**EXERCISE**
Given the records below, would you repeat exactly the lines that begin at the one containing "[00:00:03.12 to 00:00:04.17]" and end at the one containing "Transcript: So again, I", inclusive?

───── DATA RECORDS

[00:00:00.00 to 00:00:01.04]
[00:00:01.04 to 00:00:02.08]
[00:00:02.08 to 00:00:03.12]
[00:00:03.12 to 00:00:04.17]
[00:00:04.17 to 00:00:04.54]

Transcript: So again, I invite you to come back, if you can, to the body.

──────────
───── DATA RECORDS

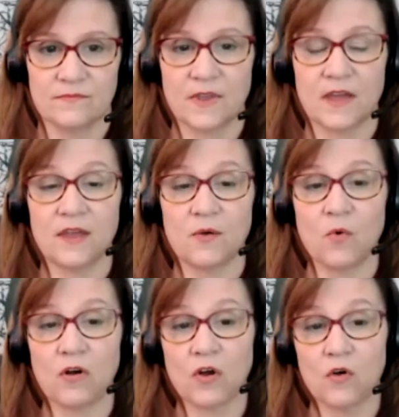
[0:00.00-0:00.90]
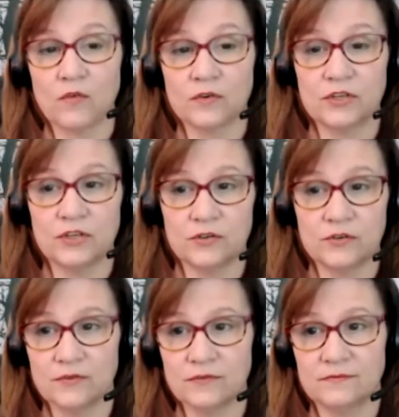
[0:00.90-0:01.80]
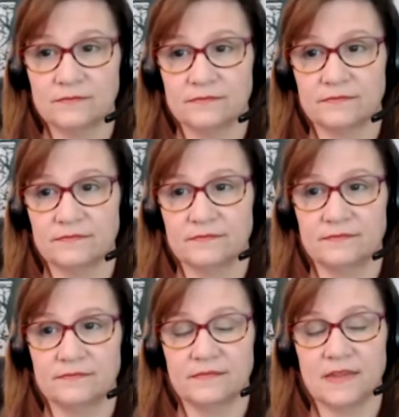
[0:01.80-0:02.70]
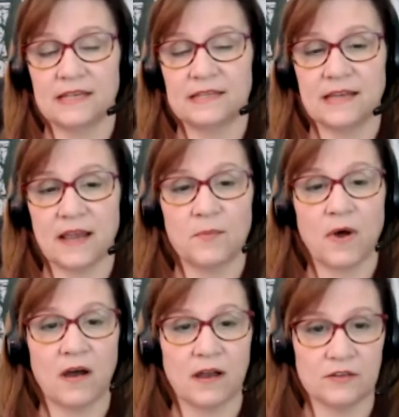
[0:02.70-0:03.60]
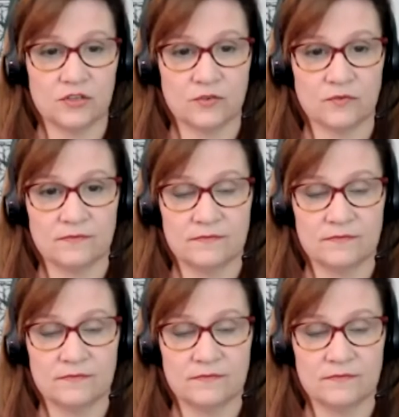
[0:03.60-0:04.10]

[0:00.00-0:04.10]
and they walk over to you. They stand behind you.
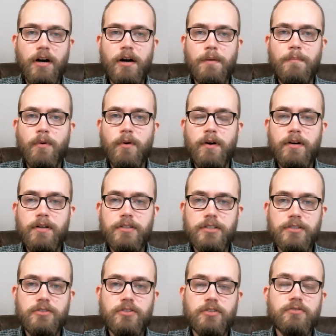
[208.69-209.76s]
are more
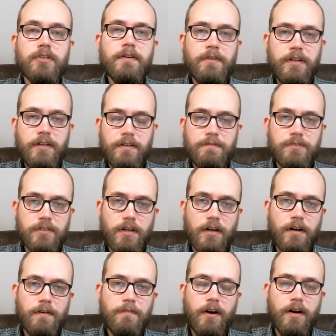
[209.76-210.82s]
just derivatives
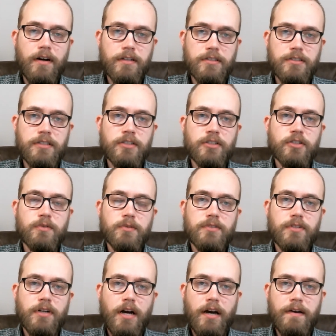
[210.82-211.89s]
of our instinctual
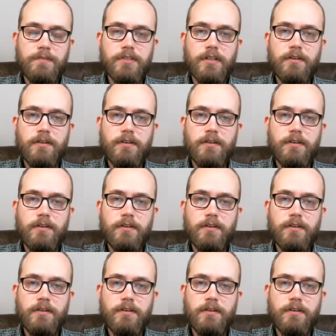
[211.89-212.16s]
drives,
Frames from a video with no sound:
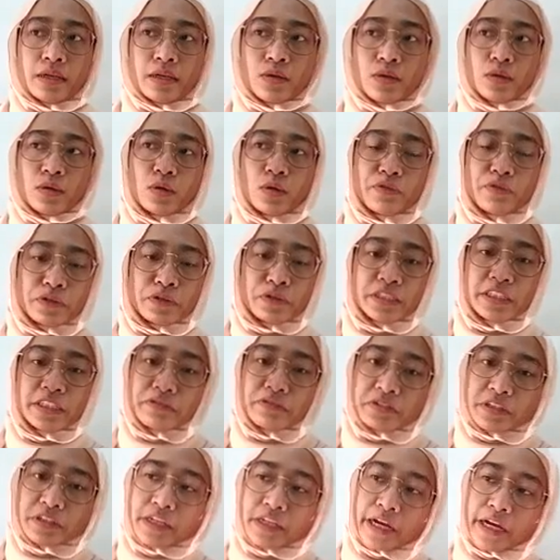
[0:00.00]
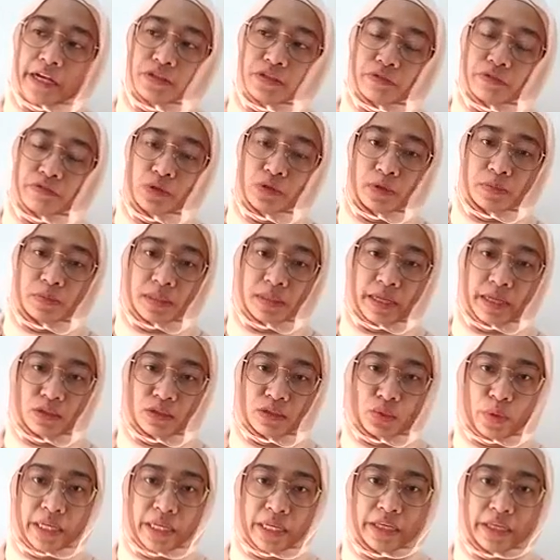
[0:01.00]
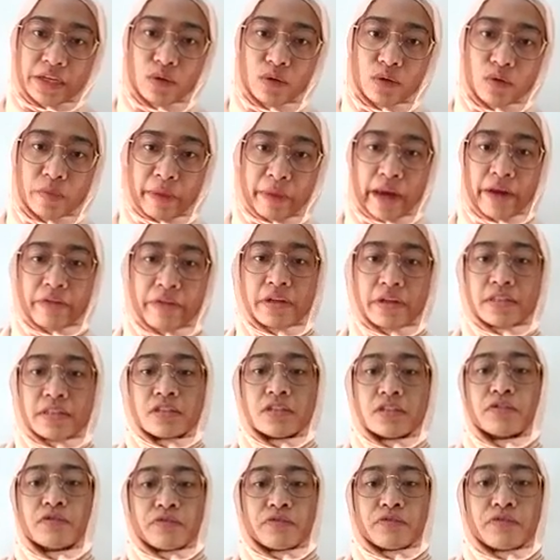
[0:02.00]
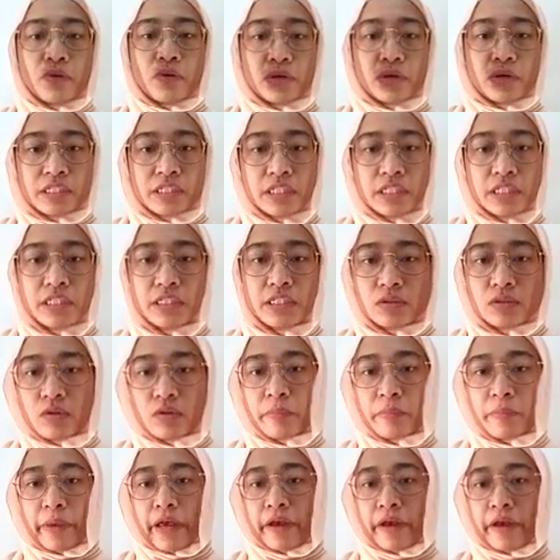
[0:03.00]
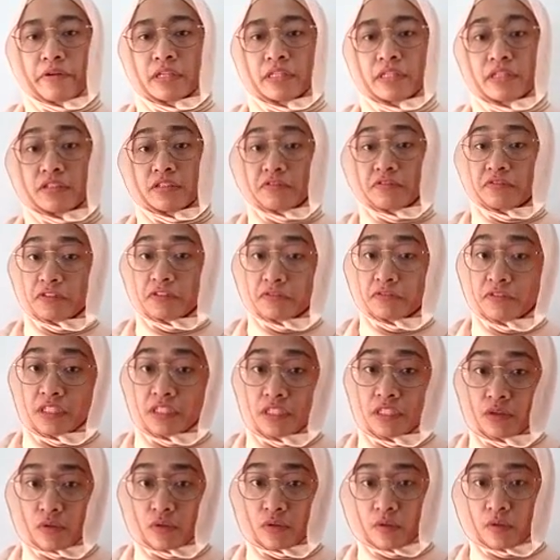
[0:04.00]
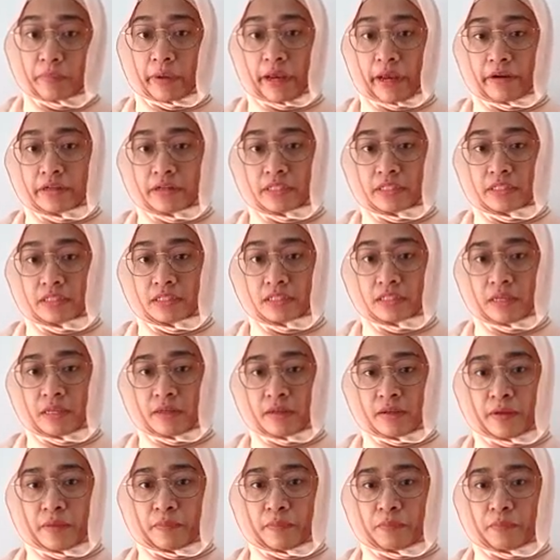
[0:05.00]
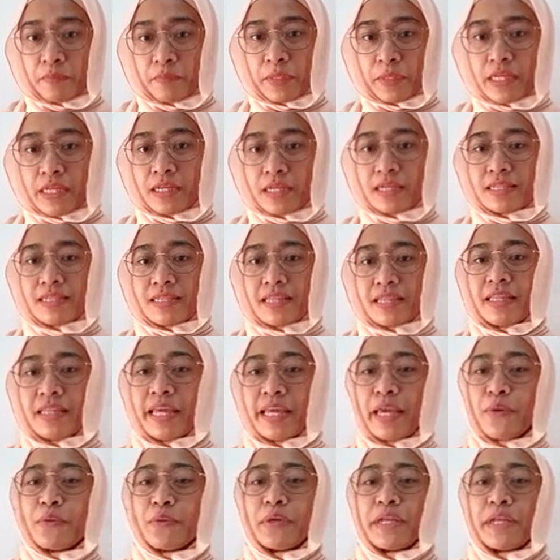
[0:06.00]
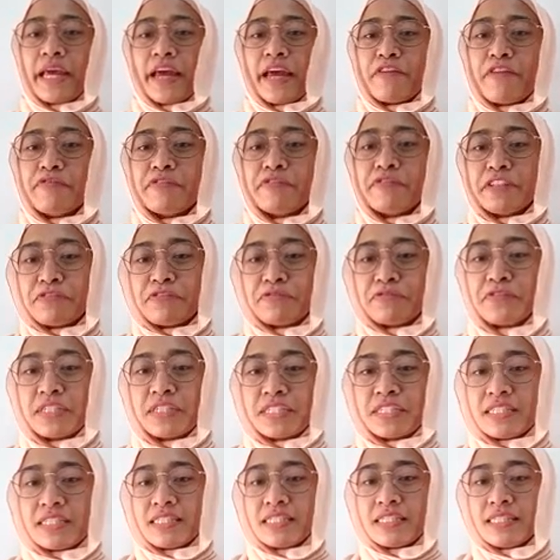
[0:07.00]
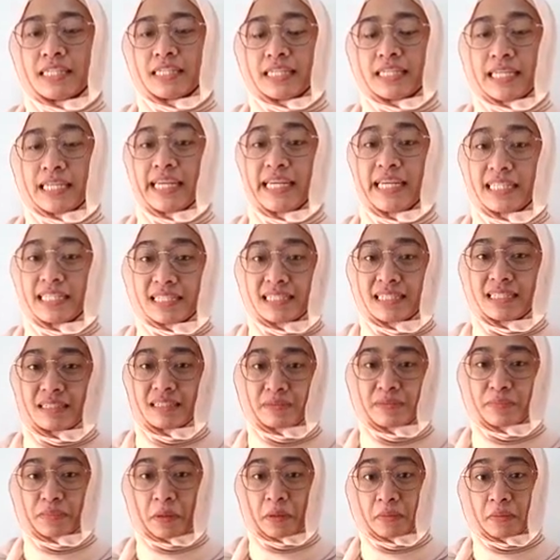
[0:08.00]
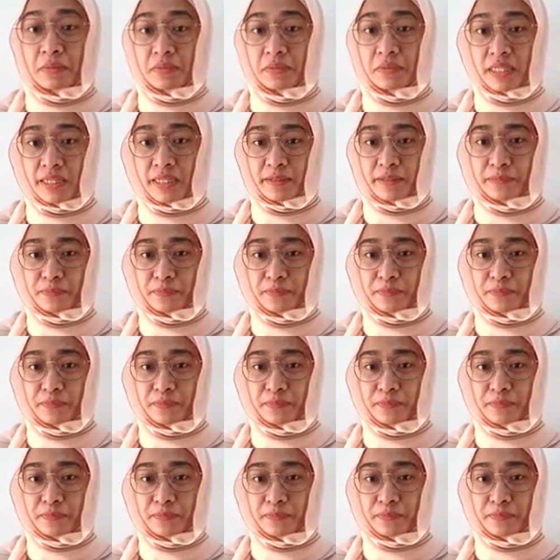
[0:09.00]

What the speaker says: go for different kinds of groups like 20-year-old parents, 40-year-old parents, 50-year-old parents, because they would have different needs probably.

──────────

**RESULT**
[00:00:03.12 to 00:00:04.17]
[00:00:04.17 to 00:00:04.54]

Transcript: So again, I invite you to come back, if you can, to the body.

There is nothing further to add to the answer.